──────── DATA RECORDS

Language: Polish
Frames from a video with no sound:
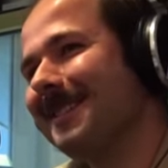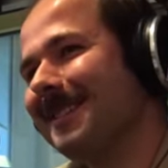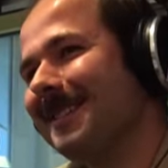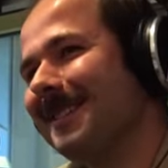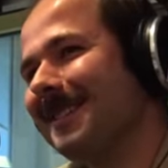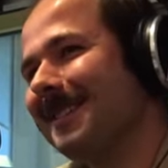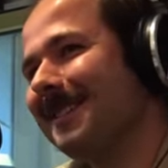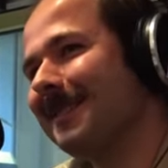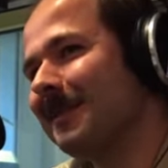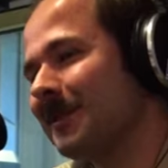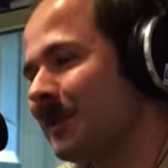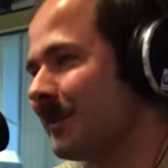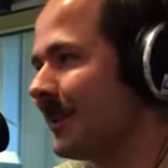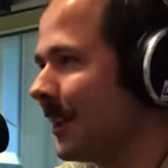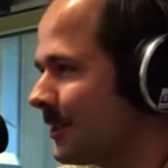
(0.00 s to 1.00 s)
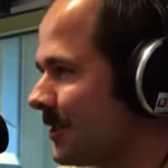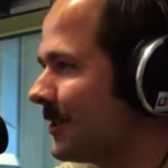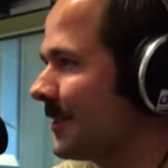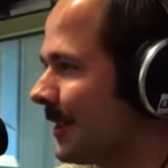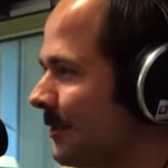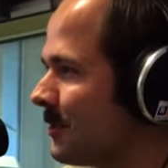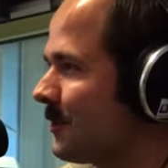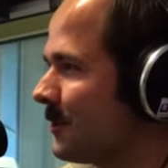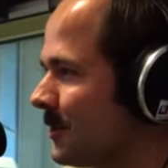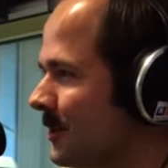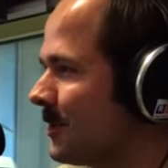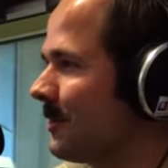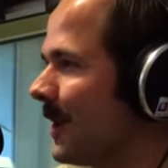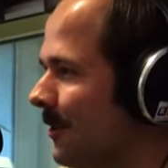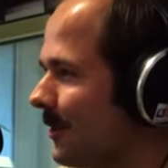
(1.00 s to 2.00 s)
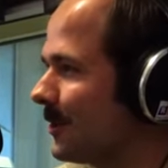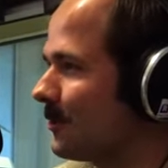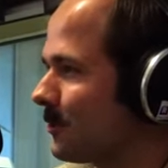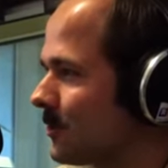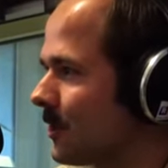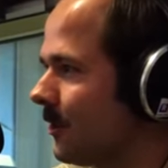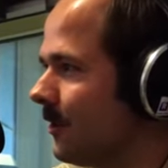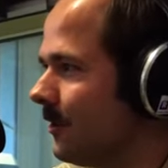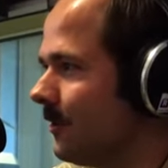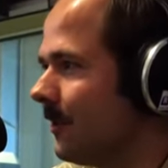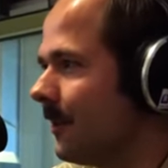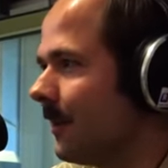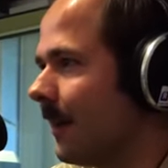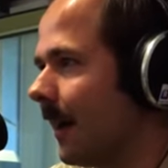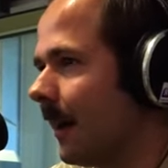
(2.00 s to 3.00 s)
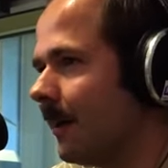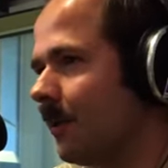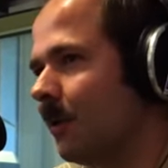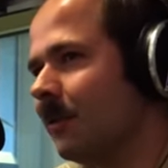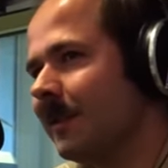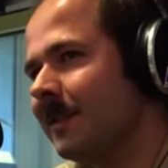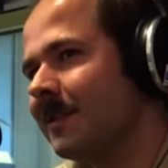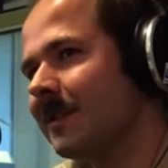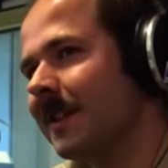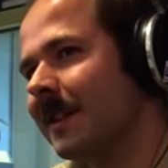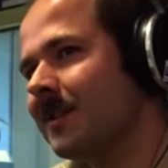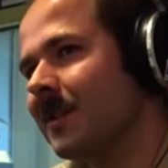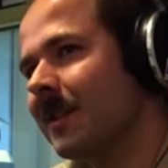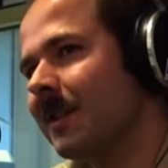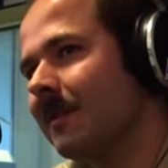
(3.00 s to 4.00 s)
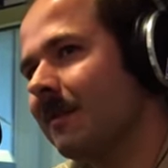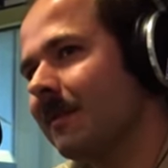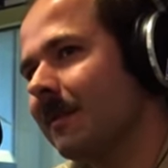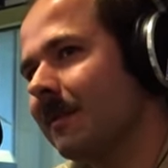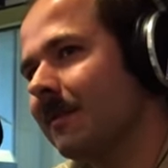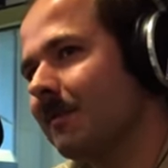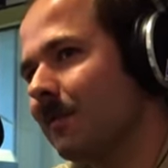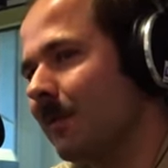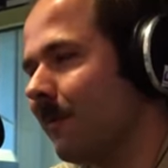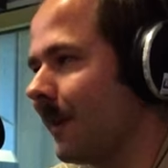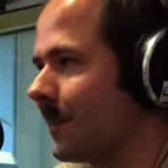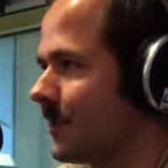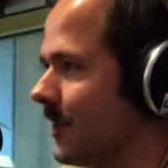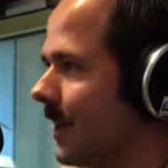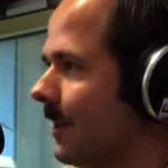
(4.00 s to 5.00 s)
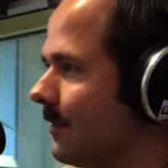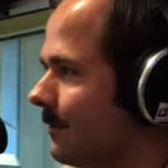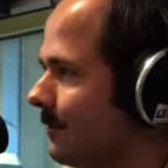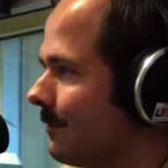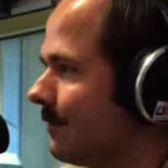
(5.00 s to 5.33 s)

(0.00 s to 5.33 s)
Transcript: Yy, ja się staram, żeby się śmiała dużo, ale ona jest raczej poważna.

────────────────

▸ **AIM OF THE EXERCISE**: Write out every record above exactly as it stands, but leave out the pictures.

▸ **RESPONSE**:
Language: Polish
Frames from a video with no sound:
(0.00 s to 1.00 s)
(1.00 s to 2.00 s)
(2.00 s to 3.00 s)
(3.00 s to 4.00 s)
(4.00 s to 5.00 s)
(5.00 s to 5.33 s)

(0.00 s to 5.33 s)
Transcript: Yy, ja się staram, żeby się śmiała dużo, ale ona jest raczej poważna.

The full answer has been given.